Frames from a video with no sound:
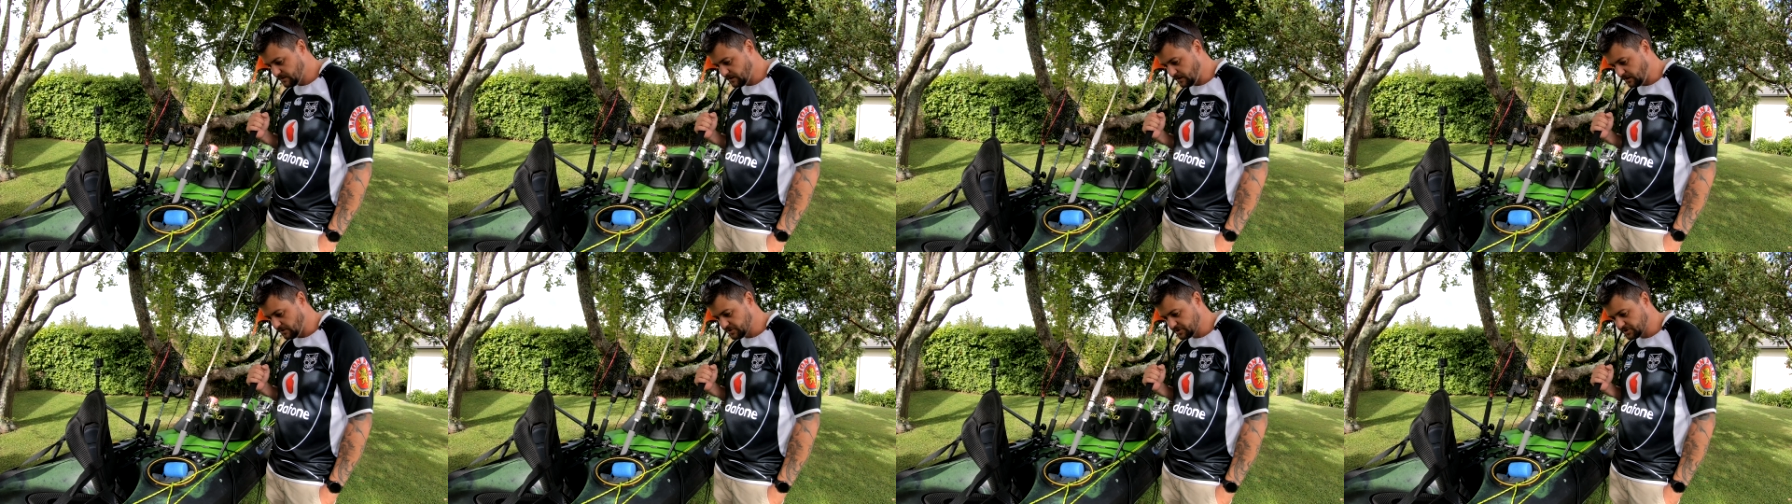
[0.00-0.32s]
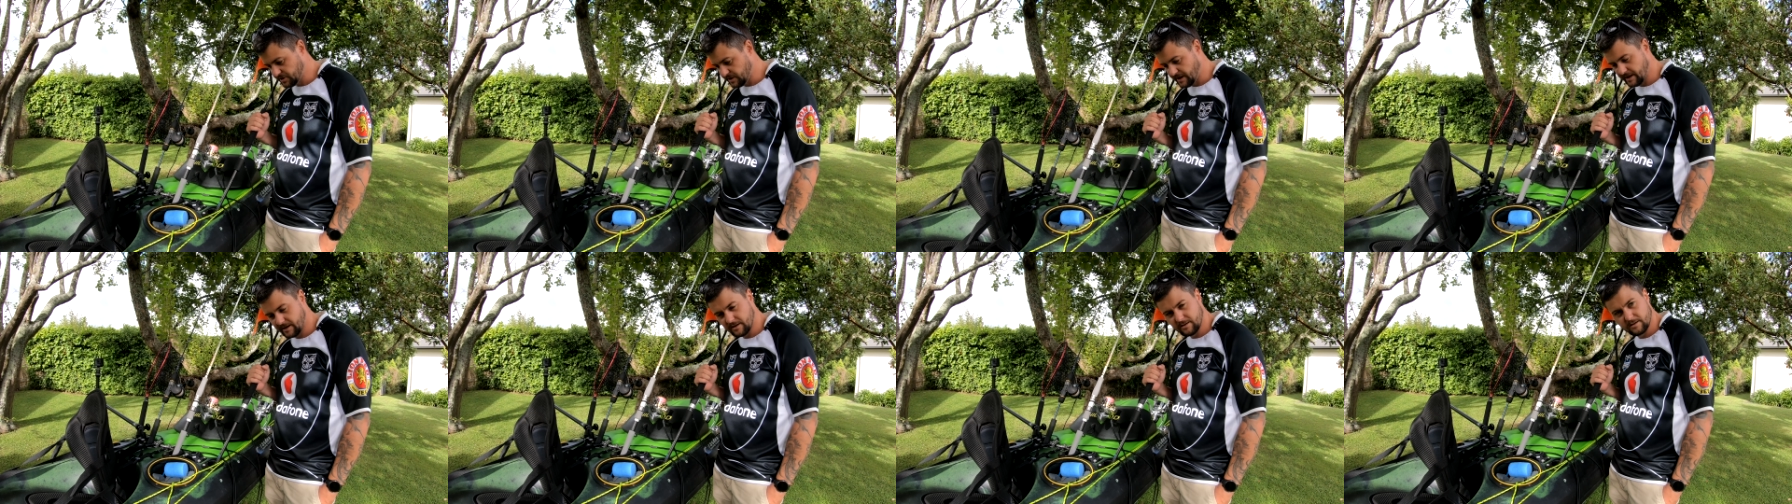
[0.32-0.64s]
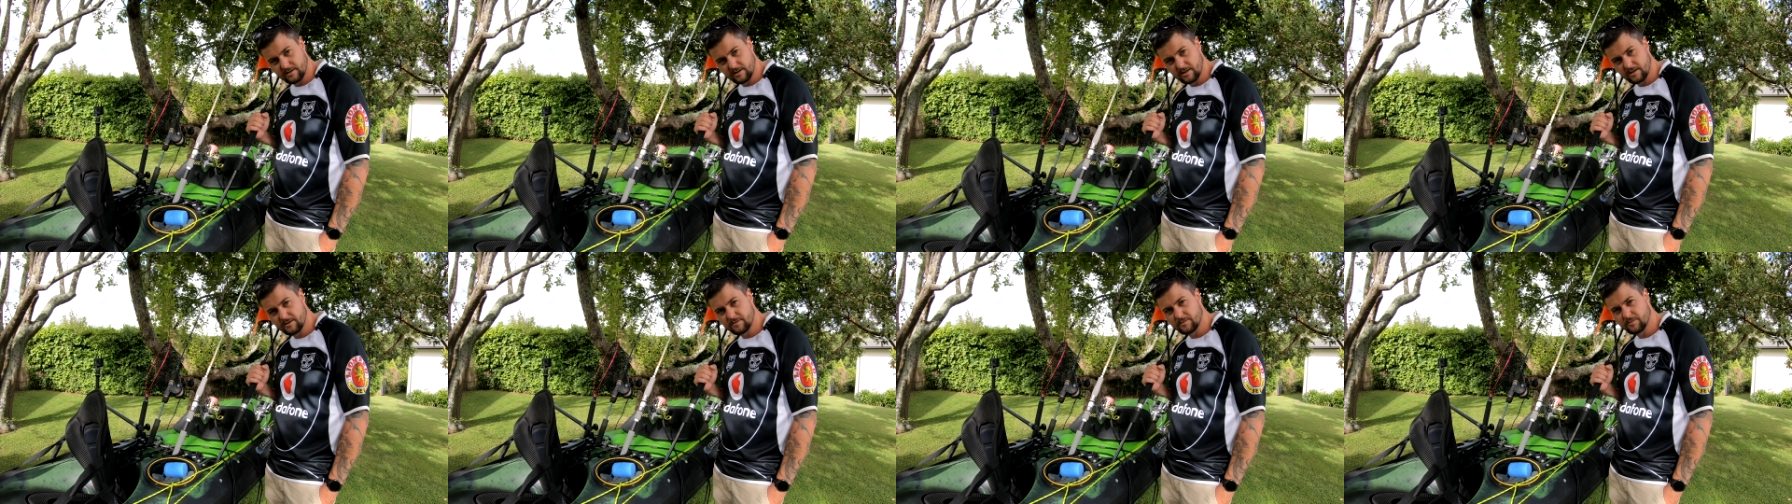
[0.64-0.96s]
Ocean
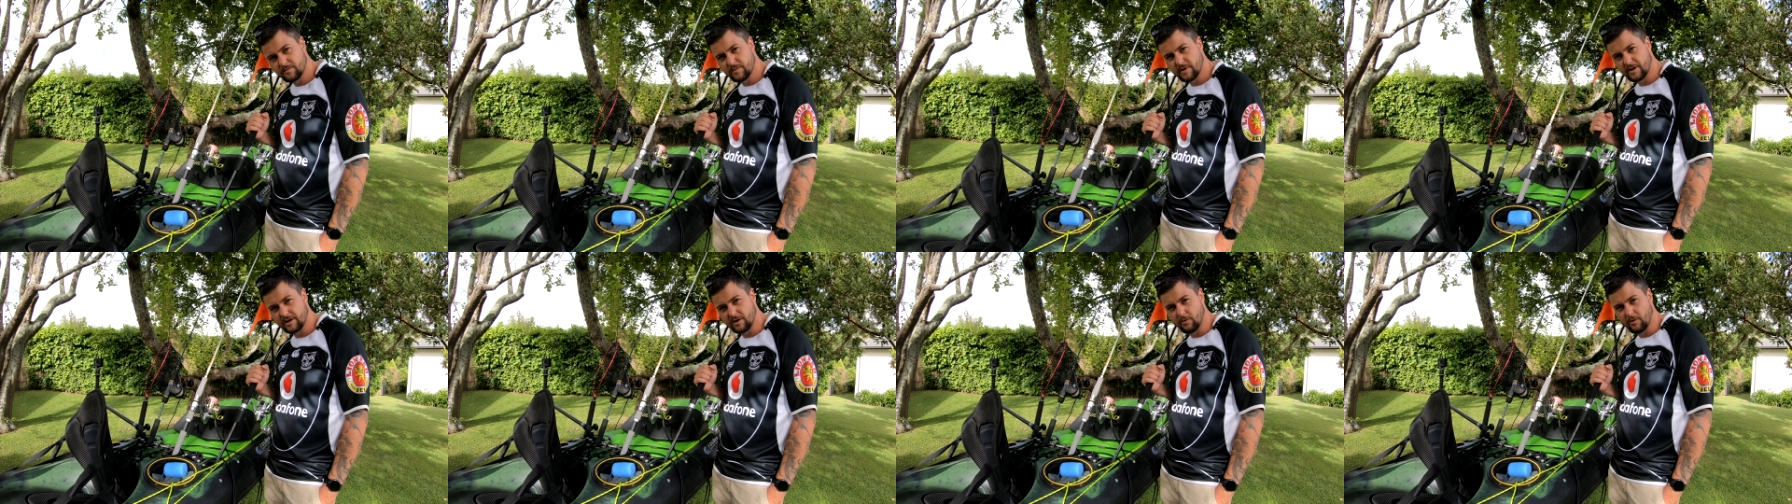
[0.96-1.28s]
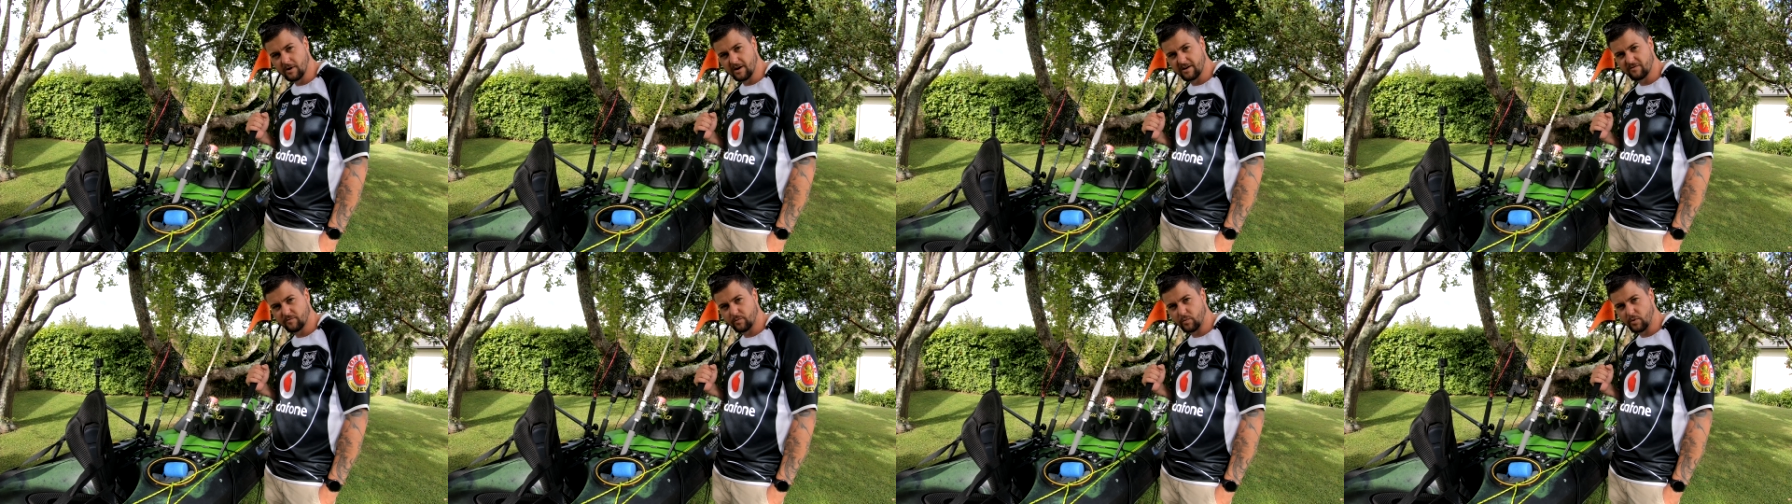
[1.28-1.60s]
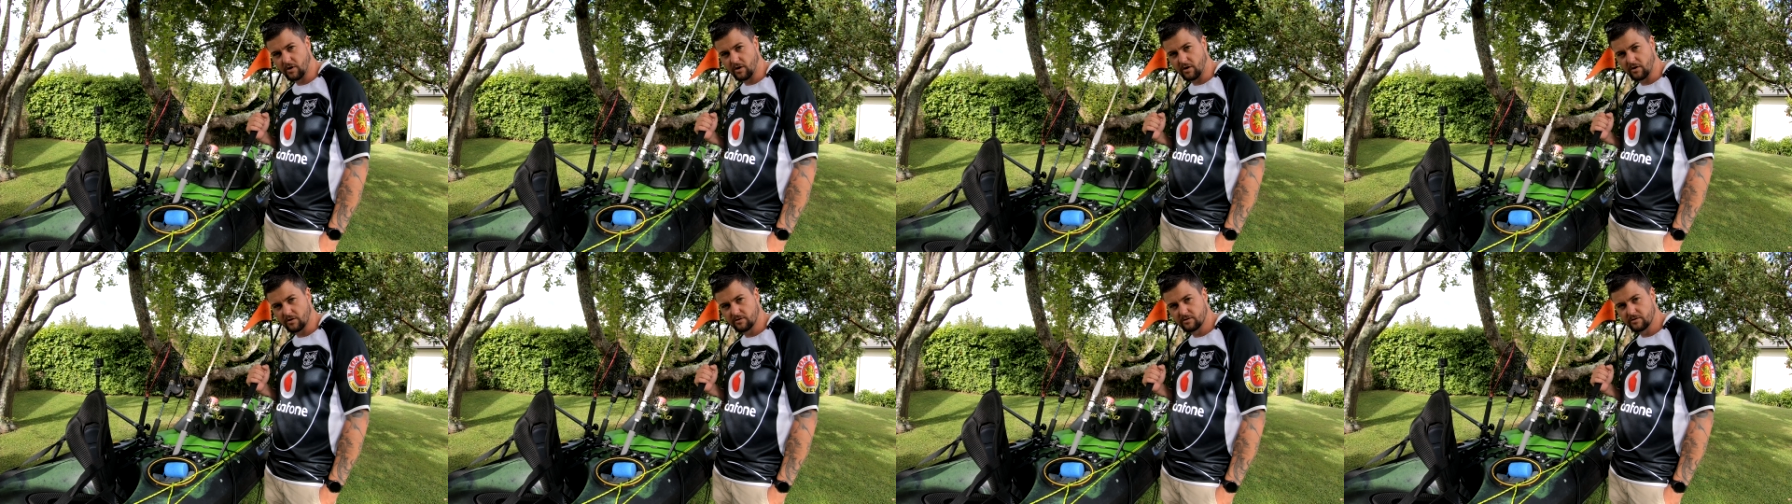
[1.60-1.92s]
Angler MegaWave
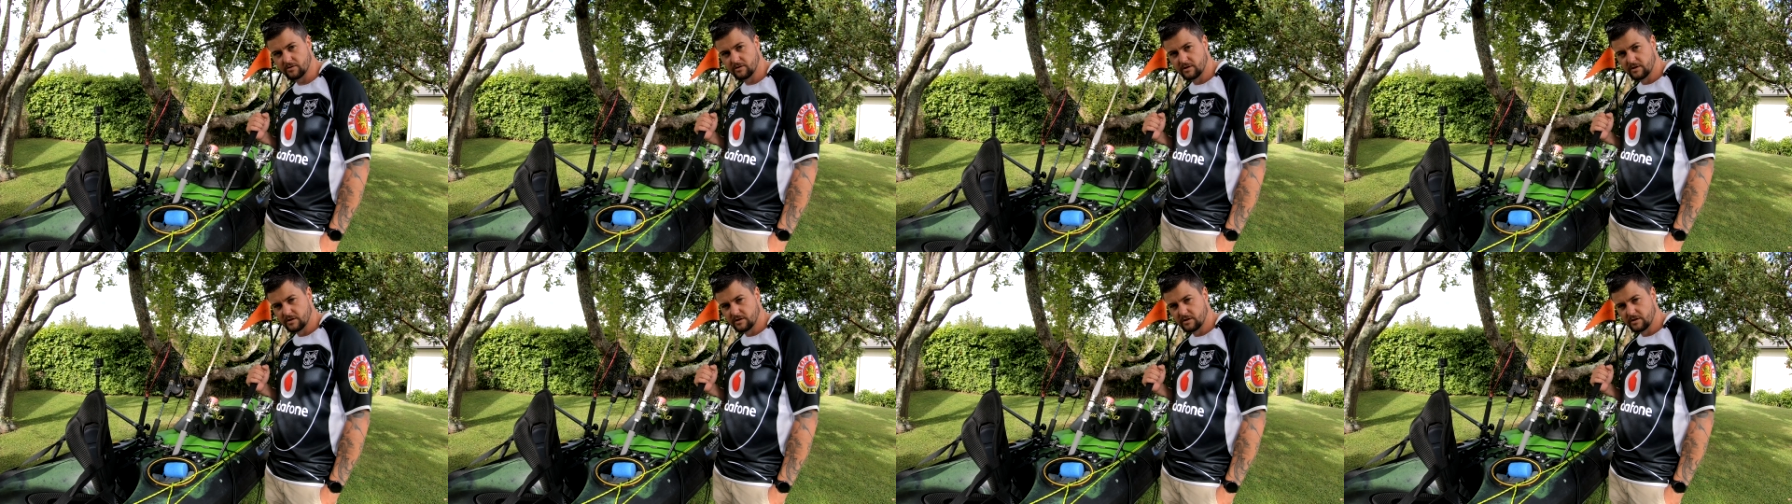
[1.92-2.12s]
Pro,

###

* [TASK TO COMPLETE]
Each line above should be set down exactly as written, with pictures excluded.

* [EXPECTED ANSWER]
Frames from a video with no sound:
[0.00-0.32s]
[0.32-0.64s]
[0.64-0.96s]
Ocean
[0.96-1.28s]
[1.28-1.60s]
[1.60-1.92s]
Angler MegaWave
[1.92-2.12s]
Pro,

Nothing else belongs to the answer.